In 1934 Burroughs and his wife divorced. Four months later he married Florence Gilbert Dearholt, a former actress and divorcée with two small children. They divorced in 1942.
During World War II Burroughs, who in 1919 had held the rank of major in the Illinois State Militia, became the country's oldest war correspondent, serving until 1945. His "Laugh It Off" column was published regularly in the Honolulu Advertiser. He visited Australia and several Pacific atolls as a reporter, and he went on several bombing missions.
After the war, Burroughs retired to a modest home in Encino, California, where he died. His ashes were buried beneath a black walnut tree in the front yard of his corporation headquarters on Ventura Boulevard. In the last year of his life he reread all of his books "to see what I had said and how I'd said it." His published legacy was enormous, with a total of twenty-six Tarzan books, eleven Martian stories, seven Pellucidar ("Earth's Core") books, five Venus stories, and eighteen miscellaneous novels including four westerns, four social satires, a moon saga, and an incomparable prehistoric trilogy, The Land That Time Forgot. He was planning a new series of stories on Jupiter at his death. An unpublished novel written in 1941, I Am a Barbarian, was found in his safe in 1965. It was a historical romance of imperial Rome during the reign of Caligula and was the last book to be published by Edgar Rice Burroughs, Inc.

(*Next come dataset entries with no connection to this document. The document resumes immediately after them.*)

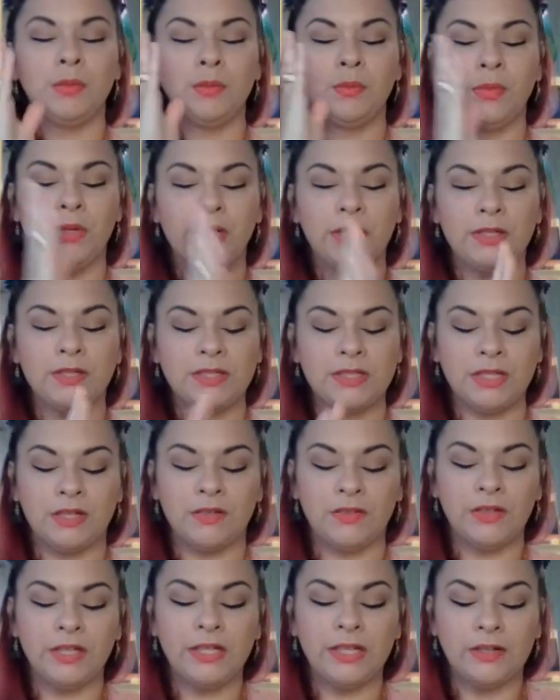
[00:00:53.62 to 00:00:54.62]
Bring
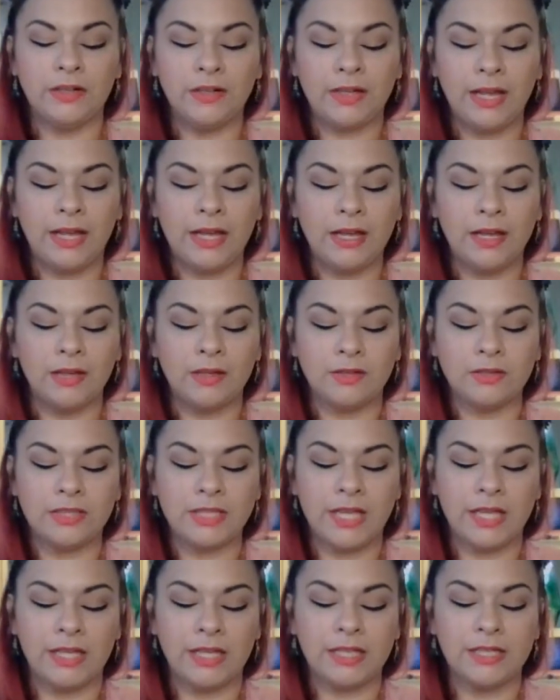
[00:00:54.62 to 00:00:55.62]
yourself here now,
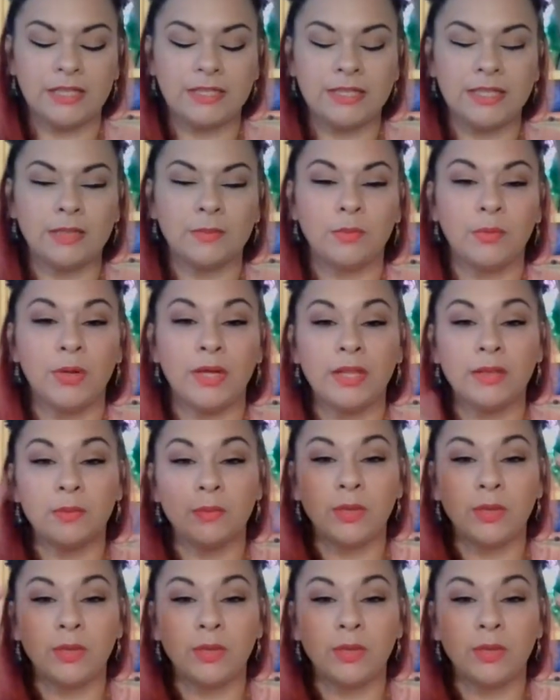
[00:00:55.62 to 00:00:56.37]
taking a deep breath.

Burroughs did not write for children. His style was lucid and poetic; his words chosen intuitively to stimulate emotion and intellect simultaneously, resulting in a basic appeal to readers of all ages. For this reason he cannot be compared with other writers, nor did he seek or desire comparisons. He rarely read fiction, preferring documentary accounts and biographies. His favorite poets were Robert Service, Henry Herbert Knibbs, and Rudyard Kipling. He greatly admired Jack London and once offered to write his biography, but he gave it up when he learned that a London biography was already in progress. Burroughs predicted the invention of radar, sonar, television, teletype, radio compass, the automatic pilot, homing devices on bombs and torpedoes, genetic cloning, living organ transplants, antigravity propulsion, and many other concepts deemed totally fantastic in his time. His soaring imagination, coupled with the sure instinct of a master storyteller, assures him a position of honor among American writers of the 20th century.